NOTE NEW READERS: THIS STORY IS ON PERMANENT HIATUS. IT WILL NOT BE UPDATED AGAIN AND WILL THUS, REMAIN INCOMPLETE. APOLOGIES, ECANIAGA.
Chapter 1: Just Another Girl
This was pure torture. Raw and blistering torture.
Every movement, every breath was like a fresh fire scorching arduously through my throat. How ignorant they all were. How oblivious they behaved towards the people that threatened certain death to them.
The constant onslaught of their voices cemented into a solid buzz of noise, where one voice was no longer distinguishable from the others. I watched as they flew in through the diner doors like rapid traffic, each eager to feast and gush about the most recent trivial gossip.
I hadn't expected it to be this hard. When I had made the decision to return, I had believed that it was in the best interests of my family's appearances. Surely my continued absence only further risked our exposure and the horrid revelation of what we truly were. But though I had been sure that I was prepared for the struggle I would inevitably face within myself, the tiny morsel of hope that I had built up had been shredded into a thousand pieces the minute I took one fatal step into the familiar stone building.
"Six weeks…" I whispered quietly. Only forty-two days since I had last stepped foot in this cafeteria. Not that I counted time in days. Days were a measurement that humans used to allocate time and meaning to their lives, marked by the setting and the rising of the sun. To me, time was a solid run of hours. Hours that never ceased to remind me of the vicious nature of my life.
I put my head against my hands and laid against the bumpy surface of the plastic table, vainly hoping to block the humans' scent out.
No such luck.
The soft odor of warm blood swirled around me in a disorienting haze, burning painfully through my mouth and throat and shifting my priorities from endurance to submission.

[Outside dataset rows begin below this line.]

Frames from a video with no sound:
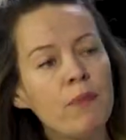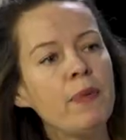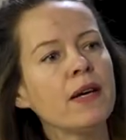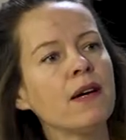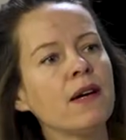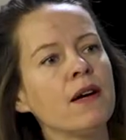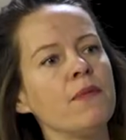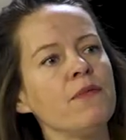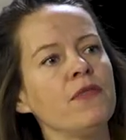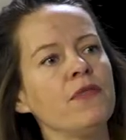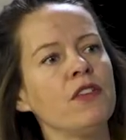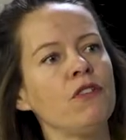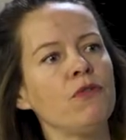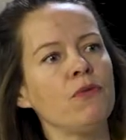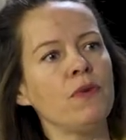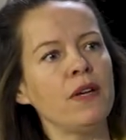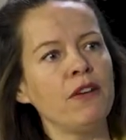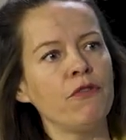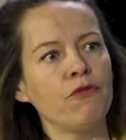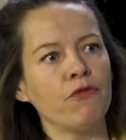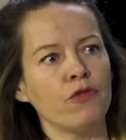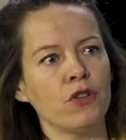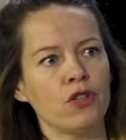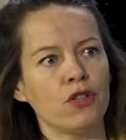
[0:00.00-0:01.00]
become the new
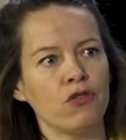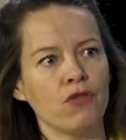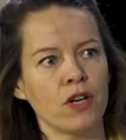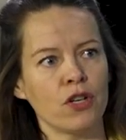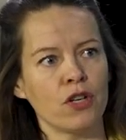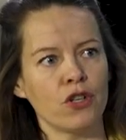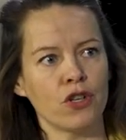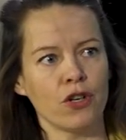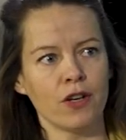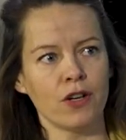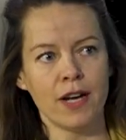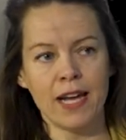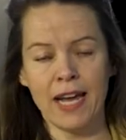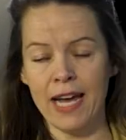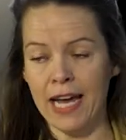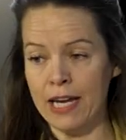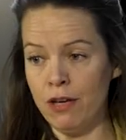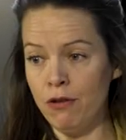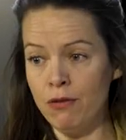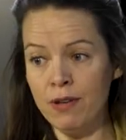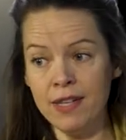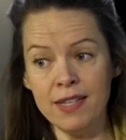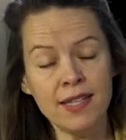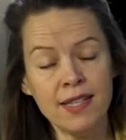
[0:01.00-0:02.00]
infrastructure,
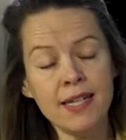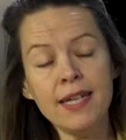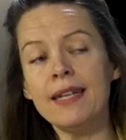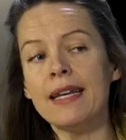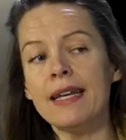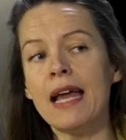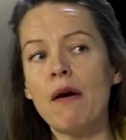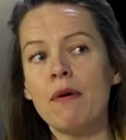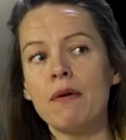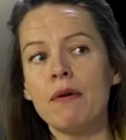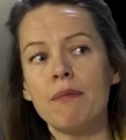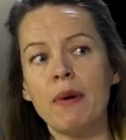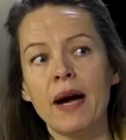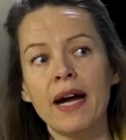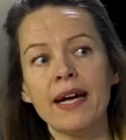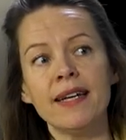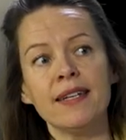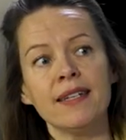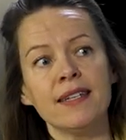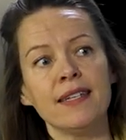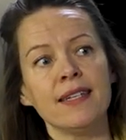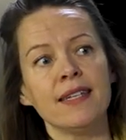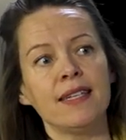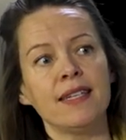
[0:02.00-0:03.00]
and you can see it now in
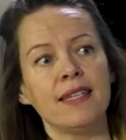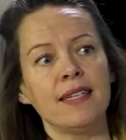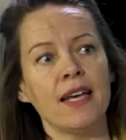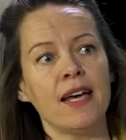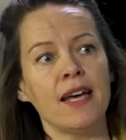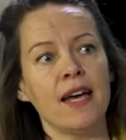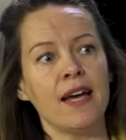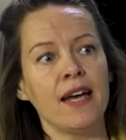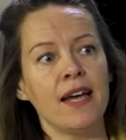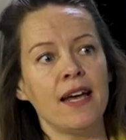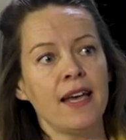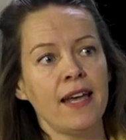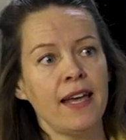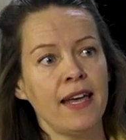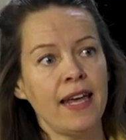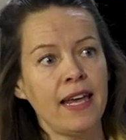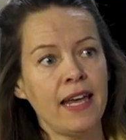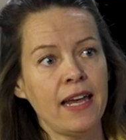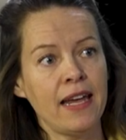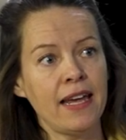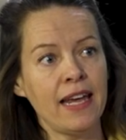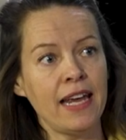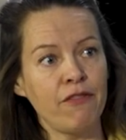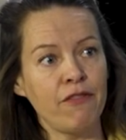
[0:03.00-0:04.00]
Biden's uh,
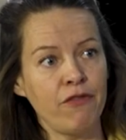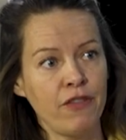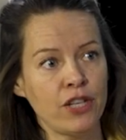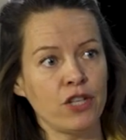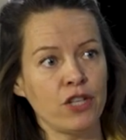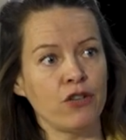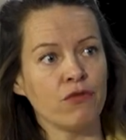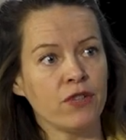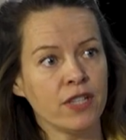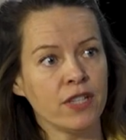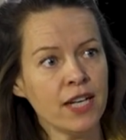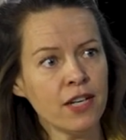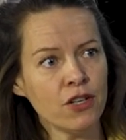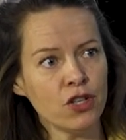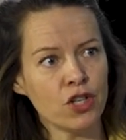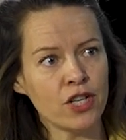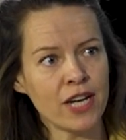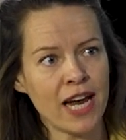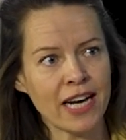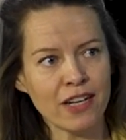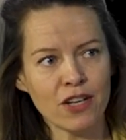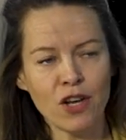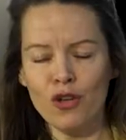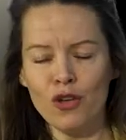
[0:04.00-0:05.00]
Inflation
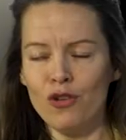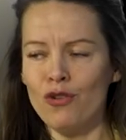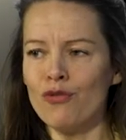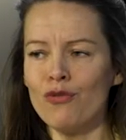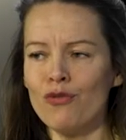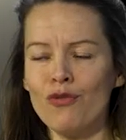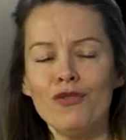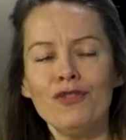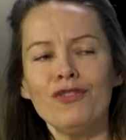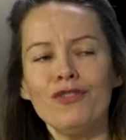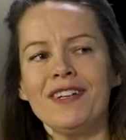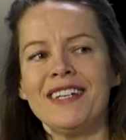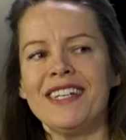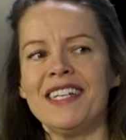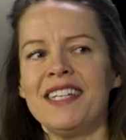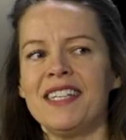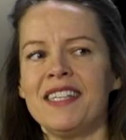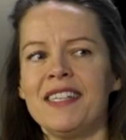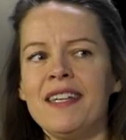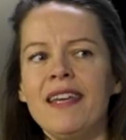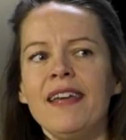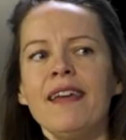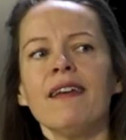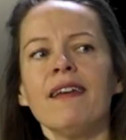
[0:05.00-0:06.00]
Reduction Act, mm. you're already
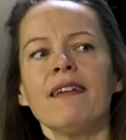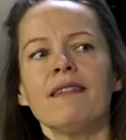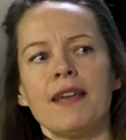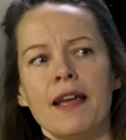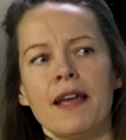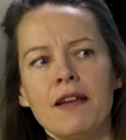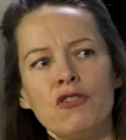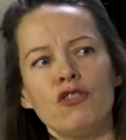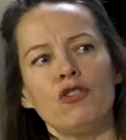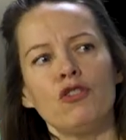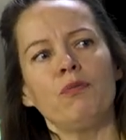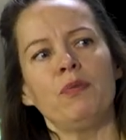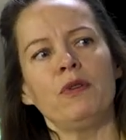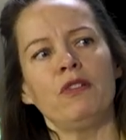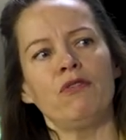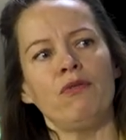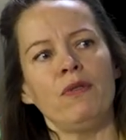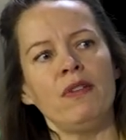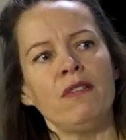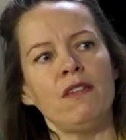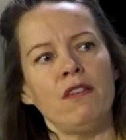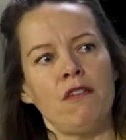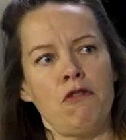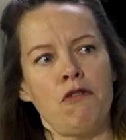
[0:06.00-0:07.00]
seeing a tension
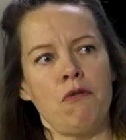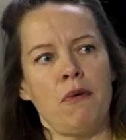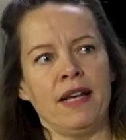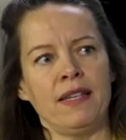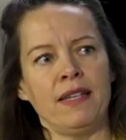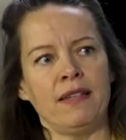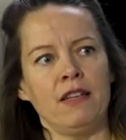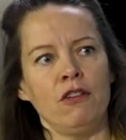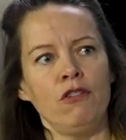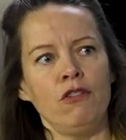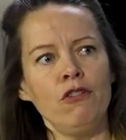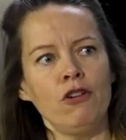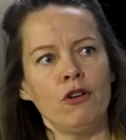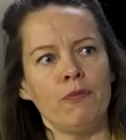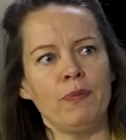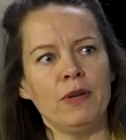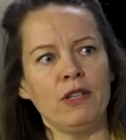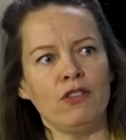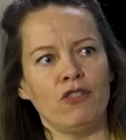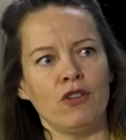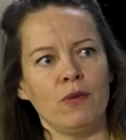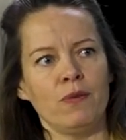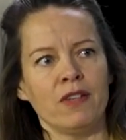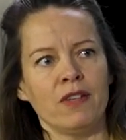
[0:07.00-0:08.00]
between the U S and Europe
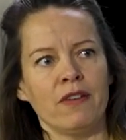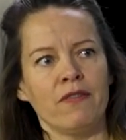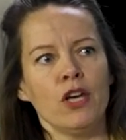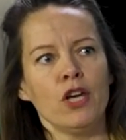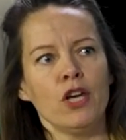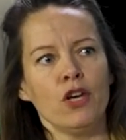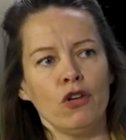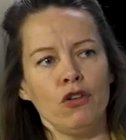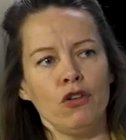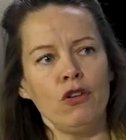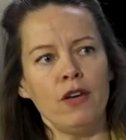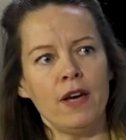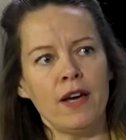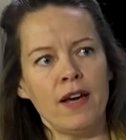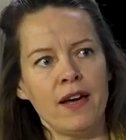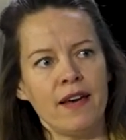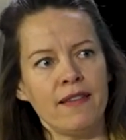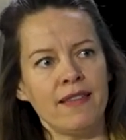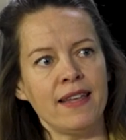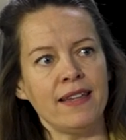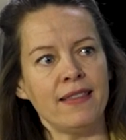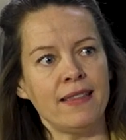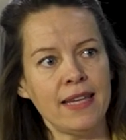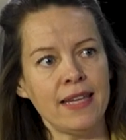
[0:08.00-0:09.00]
in terms of
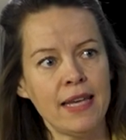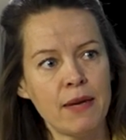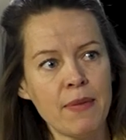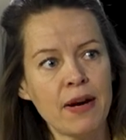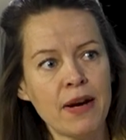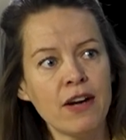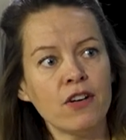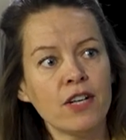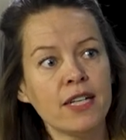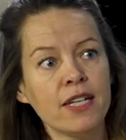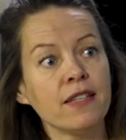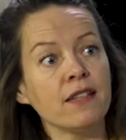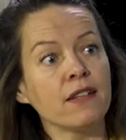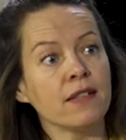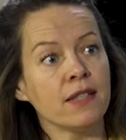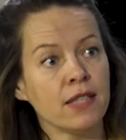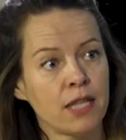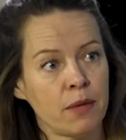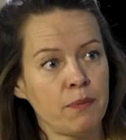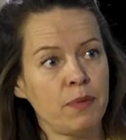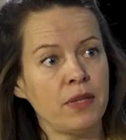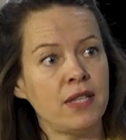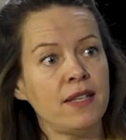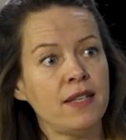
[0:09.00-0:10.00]
uh, that the Americans are
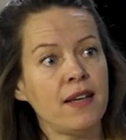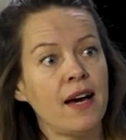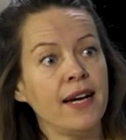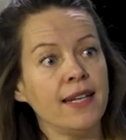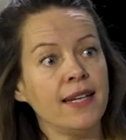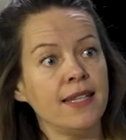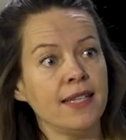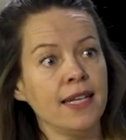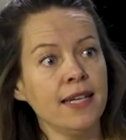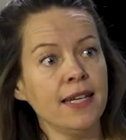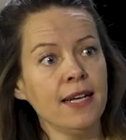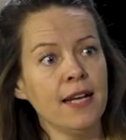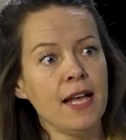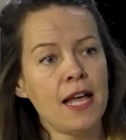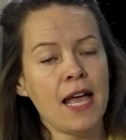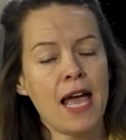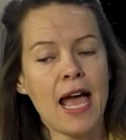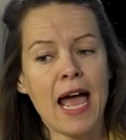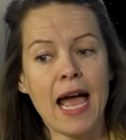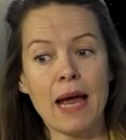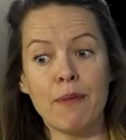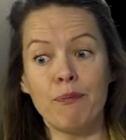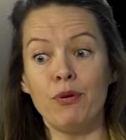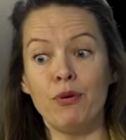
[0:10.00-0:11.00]
subsidizing and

I could sense my 'siblings' anxiety and worry over me but I dismissed it quickly, evening out the tension with a strong wave of calm. I didn't have time to verbally placate them; They would have to make do with the reassurance of false emotions.
You shouldn't have come back, I thought inwardly, cursing my unnecessary pride while mulling over an escape plan. It was too soon for human interaction, too soon to test the fragile stability of my self control. I had neither the patience nor the restraint to deny myself of what I truly wanted…
I was weak.
I shut my eyes and focused on the steady intake of my unnecessary breathing, feigning light sleep. Perhaps in an effort to focus on a human task, I could distract the demon within and pacify his thirst till the hunt tonight. But as soon as my eyelids faltered closed, darkness set in; pulling me back into my own haunting memories and subjecting me to the horrors that had occurred just six weeks ago...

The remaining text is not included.